Ho scritto una quarantina di libri ma lavoro anche per progetti altrui. La grande differenza con la tecnologia l’ha fatto avere un contatto diretto con persone che prima non avevi; la possibilità di fare videocall e l’opportunità, in questo modo, di avere contatti con persone che non sono te e hanno un corpo diverso dal tuo. Conoscere più esperienze ti permette di raccontare. I social hanno fatto una grandissima differenza in questo senso, anche nel conoscere più da vicino le realtà per capire cosa piace ai ragazzi e quali sono le attività che li conquistano, sono tutte informazioni che oggi puoi avere. La pandemia, poi, ha accentuato alcune differenze: soprattutto i bambini piccoli sono frastornati ma poi si fanno andare bene le cose che gli raccontano gli adulti e si stanno adeguando ai nuovi modi di socializzare. Credo che tra qualche anno ci renderemo conto, in generale, di quello che hanno vissuto.

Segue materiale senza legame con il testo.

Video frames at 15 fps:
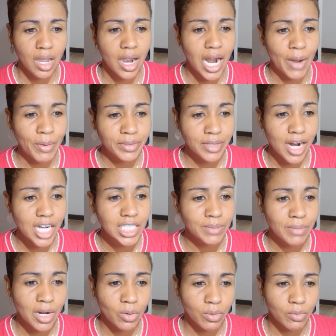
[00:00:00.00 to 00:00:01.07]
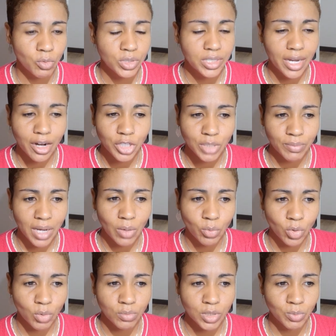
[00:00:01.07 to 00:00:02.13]
I retired to my
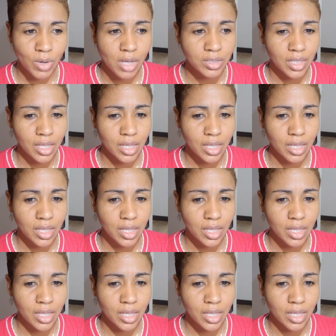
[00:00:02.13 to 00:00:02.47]
room to browse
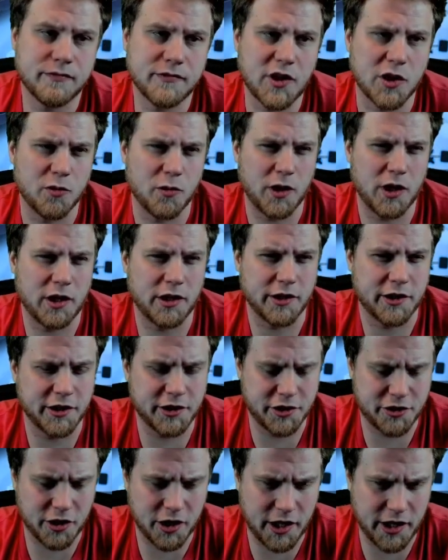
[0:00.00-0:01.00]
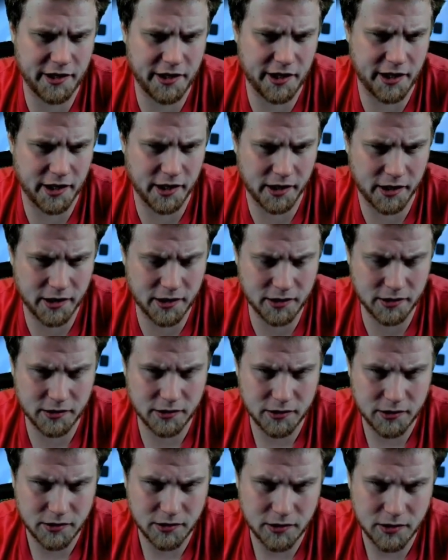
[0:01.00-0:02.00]
Wanted a good draw there.
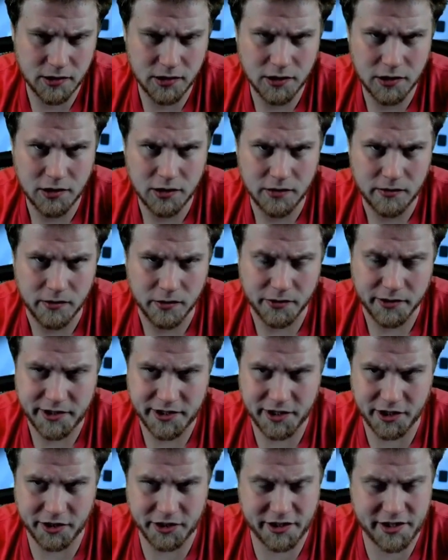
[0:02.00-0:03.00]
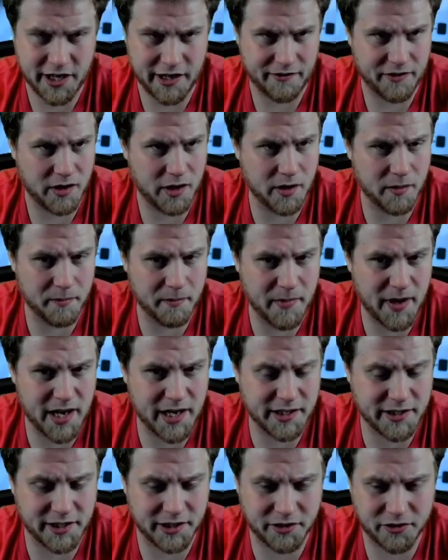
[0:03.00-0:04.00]
We still just have
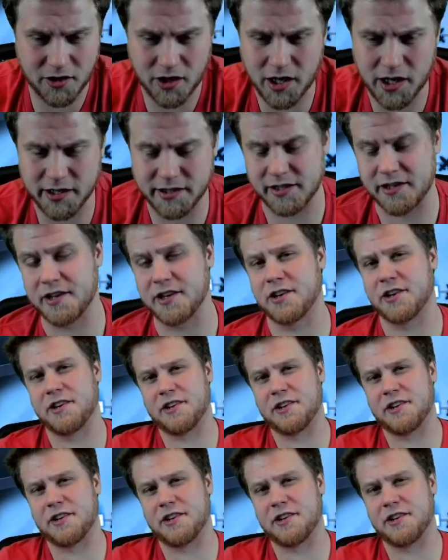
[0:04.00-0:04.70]
amazing draws, and they're in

Quale è la tua mission e il messaggio che ti senti in dovere di comunicare?
Provo a raccontare e far passare l’idea di esprimere sé stessi. Ho cominciato a scrivere un po’ per caso perché ho partecipato a un concorso, amavo molto la lettura e volevo lavorare nell’ambito dell’editoria. Nel 2007 ho iniziato a lavorare mentre facevo la sceneggiatrice televisiva e da allora non ho mai smesso, ho sempre continuato a scrivere. L’interesse per la letteratura dei ragazzi è sempre stato molto vivo.
In cosa noti, in particolar modo, il gender gap?
Per la mia esperienza personale l’editoria è molto piramidale: io lavoro per lo più con donne perché la manovalanza femminile e le editor sono quasi tutte donne. Poi, se sali ai vertici i direttori e gli amministratori delegati sono tutti uomini.